Fifty-two discoveries from the BiblioPhilly project, No. 14/52

A volume with a rust stain from eyeglasses, presented with an actual pair of eyeglasses in front of it (exhibited in Le verre, un moyen-âge inventif, Musée National du Moyen-Âge-Thermes de Cluny, 20 September 2019 – 8 January 2018); Book of Hours for the Use of Rome, Philadelphia, Philadelphia Museum of Art, 1945‑65‑14, fols. 106v–107r (eyeglass imprints in the gutter)

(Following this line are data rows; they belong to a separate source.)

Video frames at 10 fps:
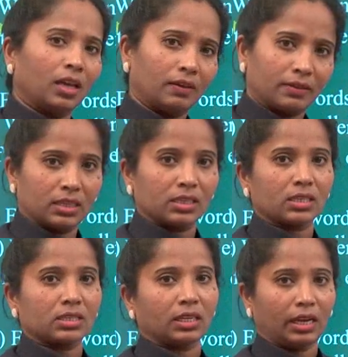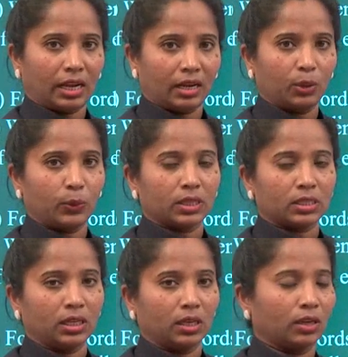even this is teen, ending with
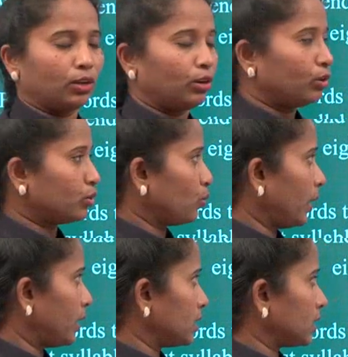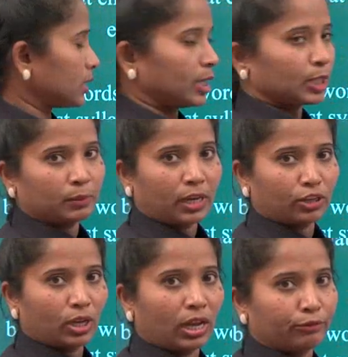teen. So where is the stress mark
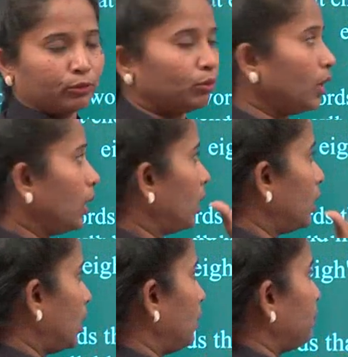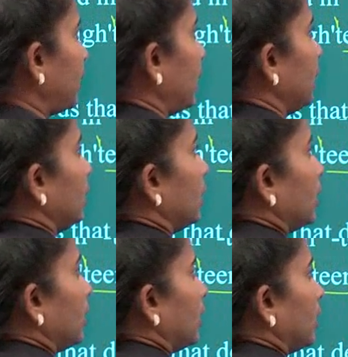you have to apply?
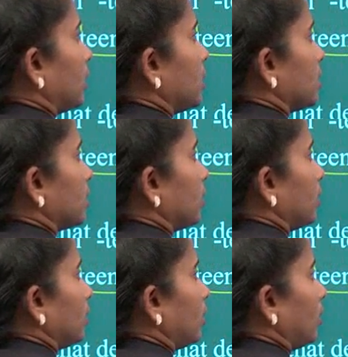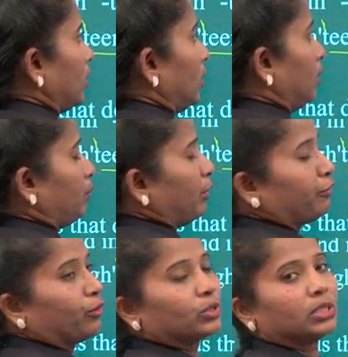It is
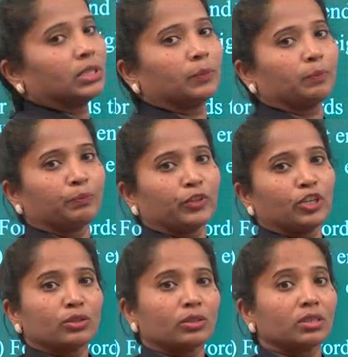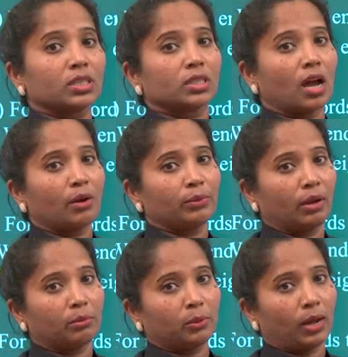before T. So this is how you
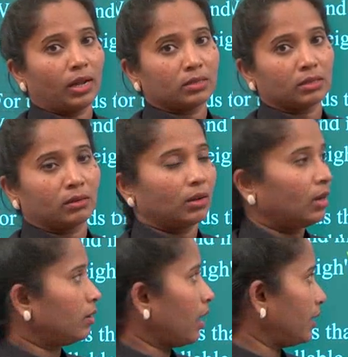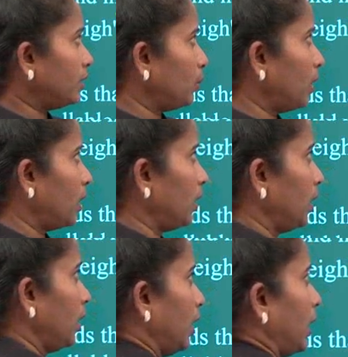have to answer. Write the word
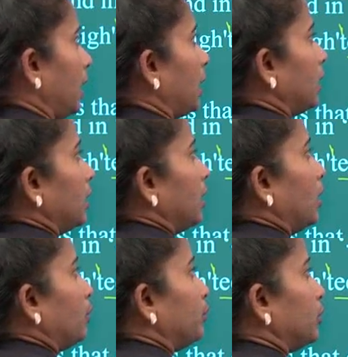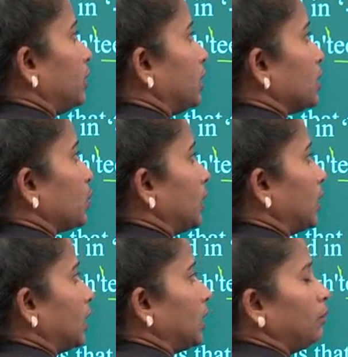and put this
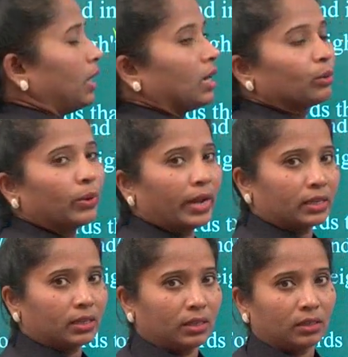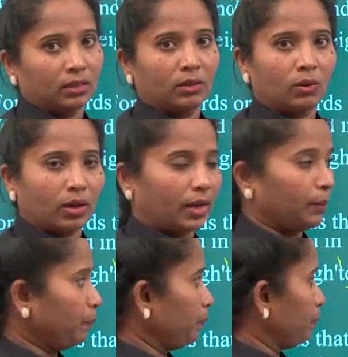vertical bar correctly. Okay,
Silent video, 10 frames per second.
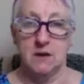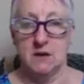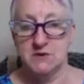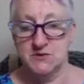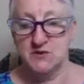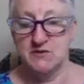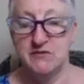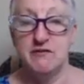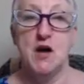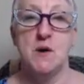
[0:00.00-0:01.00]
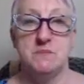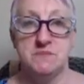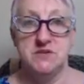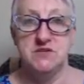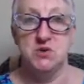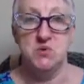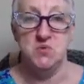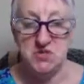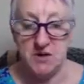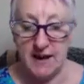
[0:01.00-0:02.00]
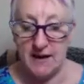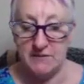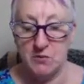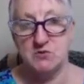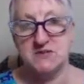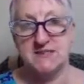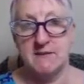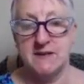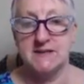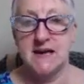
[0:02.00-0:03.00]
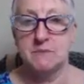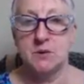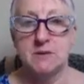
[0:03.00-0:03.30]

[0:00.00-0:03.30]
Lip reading: sort of firm do's you have. You're all sat around the table.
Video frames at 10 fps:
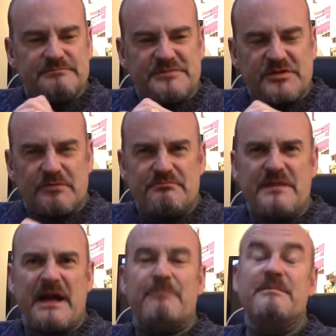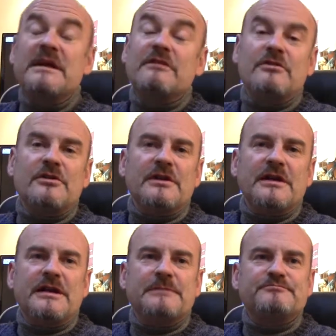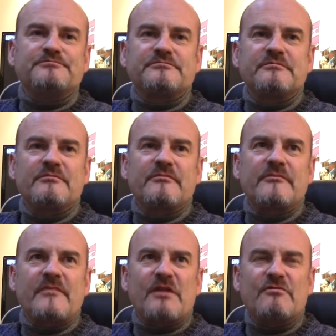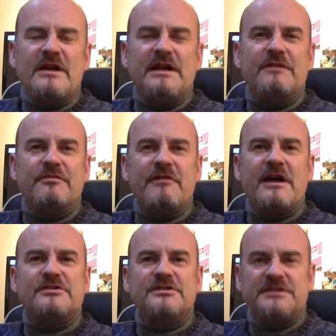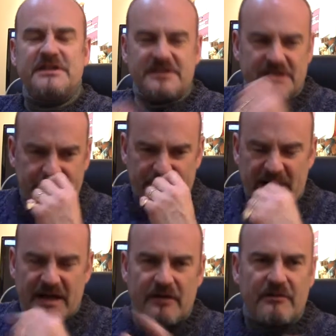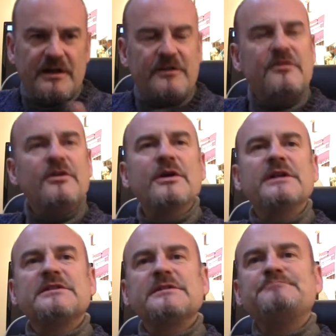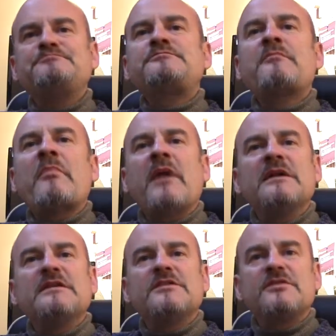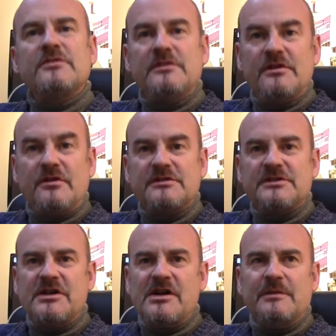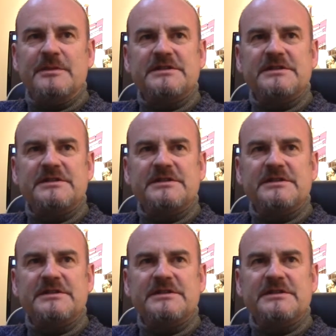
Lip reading: Sort of that mineral, really fresh acidity powering through into a sort of long term.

The recent exhibition on glass in the Middle Ages (Le verre, un moyen-âge inventif, at the Musée National du Moyen-Âge-Thermes de Cluny) exhibited a famous rust-stain in an incunable caused by a pair of eyeglasses long forgotten inside the closed book. The differential condensation of the metal frames around the lenses caused traces of oxidation to transfer to the paper surface over time. Presented evocatively in front of the book in the exhibition was an actual pair of late-medieval eyeglasses, excavated archeologically in a different context. Unsurprisingly, the original pair of eyeglasses responsible for the stain is long gone. And, in any case, since the incunable is a rather dry theological volume with few annotations, and the eyeglasses were left in for years, or possibly even decades or centuries, this is clearly the product of one-time forgetfulness. After all, how many items have we forgotten in our own books over the years?